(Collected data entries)
-=-=-
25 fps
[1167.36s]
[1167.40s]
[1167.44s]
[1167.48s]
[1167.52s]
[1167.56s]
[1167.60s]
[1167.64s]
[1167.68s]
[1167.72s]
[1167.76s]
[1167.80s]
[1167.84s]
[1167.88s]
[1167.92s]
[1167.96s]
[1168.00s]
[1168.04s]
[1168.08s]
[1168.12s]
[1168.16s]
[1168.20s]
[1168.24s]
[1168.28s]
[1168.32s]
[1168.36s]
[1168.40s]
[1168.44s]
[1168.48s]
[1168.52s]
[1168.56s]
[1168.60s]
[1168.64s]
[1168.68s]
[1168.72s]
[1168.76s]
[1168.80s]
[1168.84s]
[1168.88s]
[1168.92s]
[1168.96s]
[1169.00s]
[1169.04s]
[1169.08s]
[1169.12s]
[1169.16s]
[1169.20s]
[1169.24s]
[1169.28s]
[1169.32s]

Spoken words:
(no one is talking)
-=-=-
May I have the entries returned exactly, with every line in place?

25 fps
[1167.36s]
[1167.40s]
[1167.44s]
[1167.48s]
[1167.52s]
[1167.56s]
[1167.60s]
[1167.64s]
[1167.68s]
[1167.72s]
[1167.76s]
[1167.80s]
[1167.84s]
[1167.88s]
[1167.92s]
[1167.96s]
[1168.00s]
[1168.04s]
[1168.08s]
[1168.12s]
[1168.16s]
[1168.20s]
[1168.24s]
[1168.28s]
[1168.32s]
[1168.36s]
[1168.40s]
[1168.44s]
[1168.48s]
[1168.52s]
[1168.56s]
[1168.60s]
[1168.64s]
[1168.68s]
[1168.72s]
[1168.76s]
[1168.80s]
[1168.84s]
[1168.88s]
[1168.92s]
[1168.96s]
[1169.00s]
[1169.04s]
[1169.08s]
[1169.12s]
[1169.16s]
[1169.20s]
[1169.24s]
[1169.28s]
[1169.32s]

Spoken words:
(no one is talking)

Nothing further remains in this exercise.